■ Problem description
Below is a listing to copy exactly; no image goes into the copy.

━━ Extracted data ━━

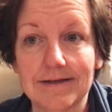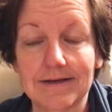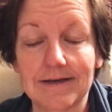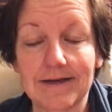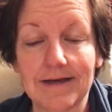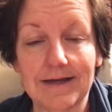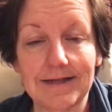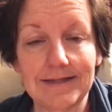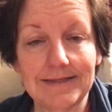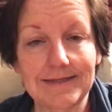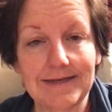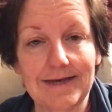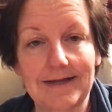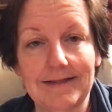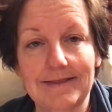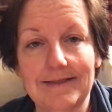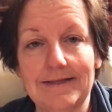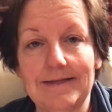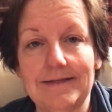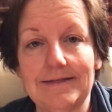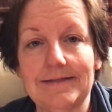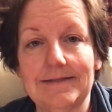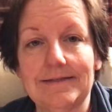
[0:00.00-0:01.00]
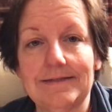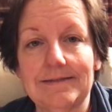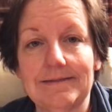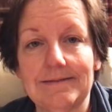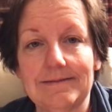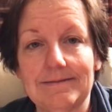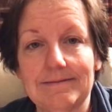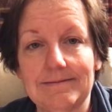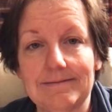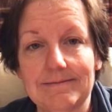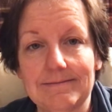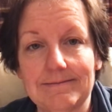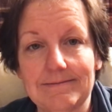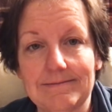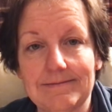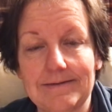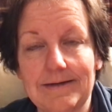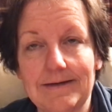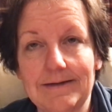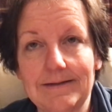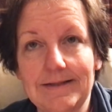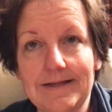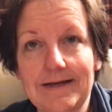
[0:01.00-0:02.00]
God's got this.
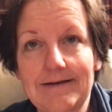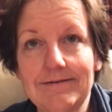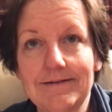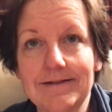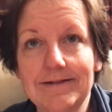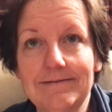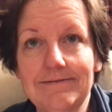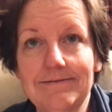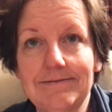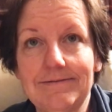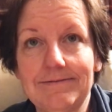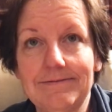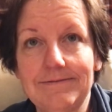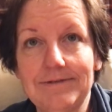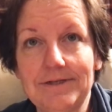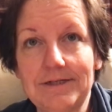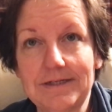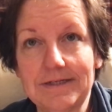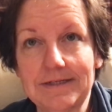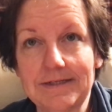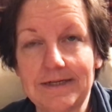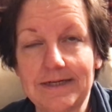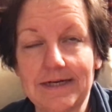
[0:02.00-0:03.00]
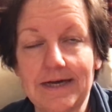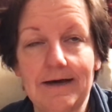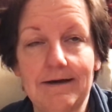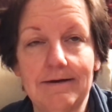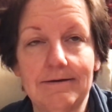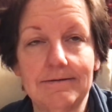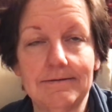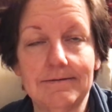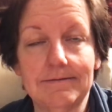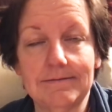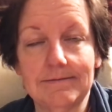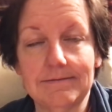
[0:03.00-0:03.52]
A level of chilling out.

━━━

■ Reply
[0:00.00-0:01.00]
[0:01.00-0:02.00]
God's got this.
[0:02.00-0:03.00]
[0:03.00-0:03.52]
A level of chilling out.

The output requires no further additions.